A. Well, it’s hard to give generic advice. Again, finding or forming your own writing community, and/or hiring someone to help you, are really the two best ways (imho) to get advice at the level you need it.  I did both in order to write my book, and I found it was well worth every minute and penny that I invested in these activities.
I’ve also found books on writing and creativity to be helpful. The books I turn to again and again are:
  • The Artist’s Way, by Julia Cameron – on finding and holding to your creative path.
  • Wild Mind and Writing Down the Bones, by Natalie Goldberg – on writing as a practice, with easy, repeatable exercises for generating new work.
  • Unstuck, by Jane Anne Staw – on working through creative blocks.
And there are plenty of others out there.
I wish you the best, and know you’re already on the right track by reaching out to the universe for help, support, and creative validation.
Love,
Minal

Performance highs

LitQuake 11oct08 Bollyhood.jpg

Here’s a photo my friend Patty H-C took with her iphone of me reading at the South Asian American reading at LitQuake.  (Thanks, Patty!)  Do you love my tiara, or what?  I’ve been wearing it non-stop since I got it at the mall during a two-for-one sale last week.
So, it was my first time at Litquake, a crazy brilliant annual San Francisco event that packs a dozen or so venues within a few blocks with hundreds of writers and thousands of audience members.  I’m grateful to everyone who braved the hordes and came out!  The reading was curated by my dear friend, the talented Pireeni Sundaralingam, for an anthology called Writing the Lines of Our Hands, which will be the first anthology to focus purely on the poetry of South Asian Americans. I read a couple of sections from the book, and a poem. I had the pleasure of reading along with several talented poets and prose writers demonstrating a huge versatility of style and content, from a slam poet/psychiatrist (Ravi Chandra) riffing on his mother’s holy commitment to rice, to a professor (Falu Bakrania) describing her investigative forays into the desi club scene.  

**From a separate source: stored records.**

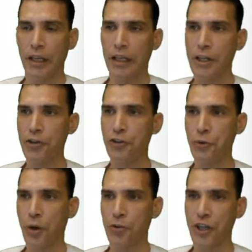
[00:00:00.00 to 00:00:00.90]
An
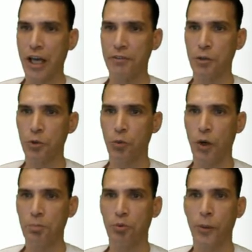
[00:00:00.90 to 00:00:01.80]
issue I was having with
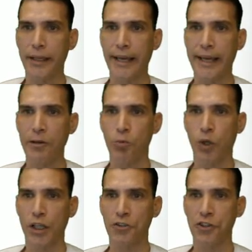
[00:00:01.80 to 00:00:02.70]
1.8
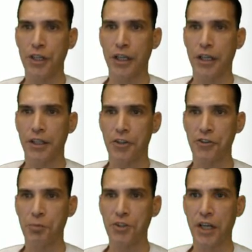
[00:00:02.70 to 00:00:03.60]
was that
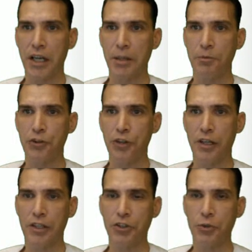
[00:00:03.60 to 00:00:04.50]
sometimes uh,
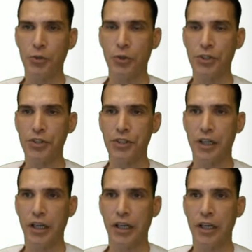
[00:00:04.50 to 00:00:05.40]
you couldn't
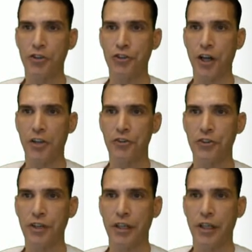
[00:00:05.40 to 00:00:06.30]
uh,
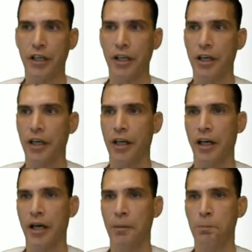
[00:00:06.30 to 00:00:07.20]
adjust
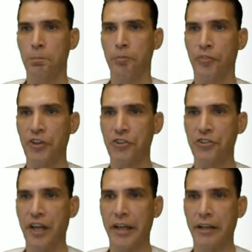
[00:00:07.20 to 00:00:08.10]
um, the
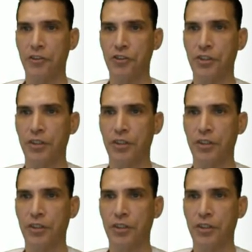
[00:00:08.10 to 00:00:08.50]
settings.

Bollyhood Cafe hosted us, one of my fans bought me a drink, and a sweet friend treated me to some of their yummy bhel afterward.  The Bollyhood team is always fabulous, and it was fun to read in front of a standing/sitting/crouching-room-only crowd!  SMALL COMMERCIAL:  Go to Bollyhood… on 19th St just south of Mission St in SF … it’s really more of a bar/lounge than a cafe, they always have great events going on, awesome community space, and the food and drinks are delicious.

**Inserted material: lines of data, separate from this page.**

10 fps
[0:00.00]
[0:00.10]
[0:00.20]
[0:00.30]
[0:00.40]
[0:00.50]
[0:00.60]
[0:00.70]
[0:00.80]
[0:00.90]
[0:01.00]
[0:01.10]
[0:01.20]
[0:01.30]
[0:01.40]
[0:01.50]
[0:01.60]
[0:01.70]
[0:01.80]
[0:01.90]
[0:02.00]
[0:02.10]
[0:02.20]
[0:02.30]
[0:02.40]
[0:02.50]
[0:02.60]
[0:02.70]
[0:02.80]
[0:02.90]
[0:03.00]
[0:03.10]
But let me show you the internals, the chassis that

On Friday night I went to a HOT, AMAZING show featuring an incredible lineup of queer/trans people of color performances.  Now, I’ve seen a lot of performance in San Francisco — I mean, a LOT — so it takes a bit to impress me.  Taking your clothes off?  Yeah, yeah.  Syncretizing your childhood trauma and your incisive grown perspective on the injustices of the world?  Uh-huh.  Reclaiming a cultural icon to be queer-positive?  Been there, done that.  
But this show was all that and … MORE.  I’m always excited and impressed to see my dear friends like Vixen Noir, Simone de la Ghetto, and Leah-Lakshmi Piepzna Samarasinha take the stage, and they were gorgeous as always.  I got chills during Leah-Lakshmi’s reading about love between brown-and-brown, brown-and-white, and the differences between them. And on top of that, there were some sweet surprises.  La Chica Boom blew me out of the water with her taco show (I can’t really say more, but it is NOT to be missed) and her foul-mouthed Virgen de Guadaloupe.  Nico el Rico did a sweet and moving piece about masculinity, growing up with a drill sergeant father in Argentina.
Mangos is kicking off a tour, with a show tonight (Monday 10/12) in Oakland (8pm Eastside Cultural Center, 2277 International Ave, Oakland) and dates in Santa Cruz, Santa Barbara, Los Angeles, San Diego, Tucson, Flagstaff, Albuquerque, Santa Fe, and Denver.  If you have friends in those places, send em to the schedule on the Mangos With Chili myspace page.
Twas a very fun weekend… hope yours was just as fabulous, in whatever way was right for you.